La nuit, le peu de lumière qui descend du firmament suffit toujours à guider les pas. Dans le brouillard, rien ne guide, rien, et le vertige nage dans ce blanc duvet qui provoque et lasse les paupières.

La nuit, le son se propage avec une grande netteté. Or, quand la vue fait défaut, l'ouïe peut la remplacer à la rigueur.

Dans le brouillard, le son s'égare, s'étouffe et meurt.

C'est quelque chose d'inerte et de lourd, qui endort l'élasticité de l'air ; c'est quelque chose de redoutable comme cette toile, blanche aussi, qui s'appelle le suaire. Ici, le courage même a la conscience de son impuissance. Le sang se fige, la force cède. On est à la fois submergé et fasciné.

Ceux qui ont échappé à cette terrible mort racontent des choses étranges. Ils disent que la cloche du Mont sonnant la détresse arrive parfois tout à coup à l'oreille et fait tressaillir l'agonie. Elle vibre plaintivement, et l'oreille étonnée croit l'entendre sortir des profondeurs des tangues.
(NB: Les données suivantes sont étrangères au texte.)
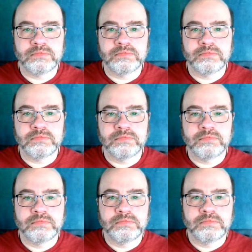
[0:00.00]

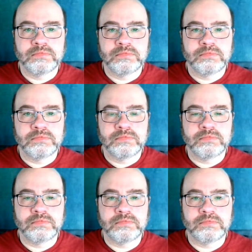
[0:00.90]

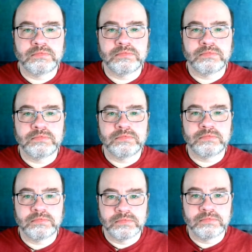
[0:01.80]

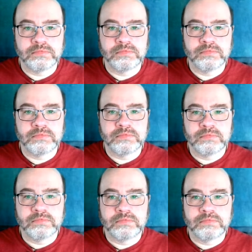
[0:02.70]

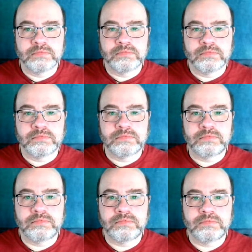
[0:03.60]

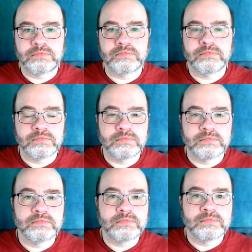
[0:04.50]

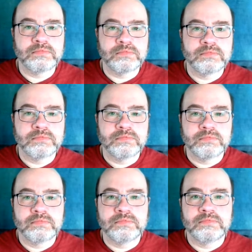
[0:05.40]

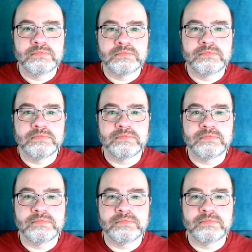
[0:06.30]

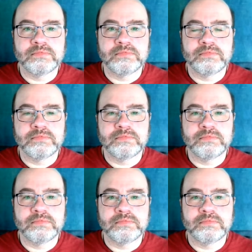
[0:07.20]
No words are spoken by the person on screen.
Puis la cloche se tait. Un silence pesant succède à ses tristes tintements. Puis tout à coup le sable, devenu sonore comme par enchantement, apporte le bruit de la mer qui monte.

Oh ! comme elle va vite ! la mer, la mort ! Comme elle court, invisible, là-bas ! De quel côté ? On ne sait.

Près ou loin ? On ne sait.

Mais elle court, elle glisse, elle arrive.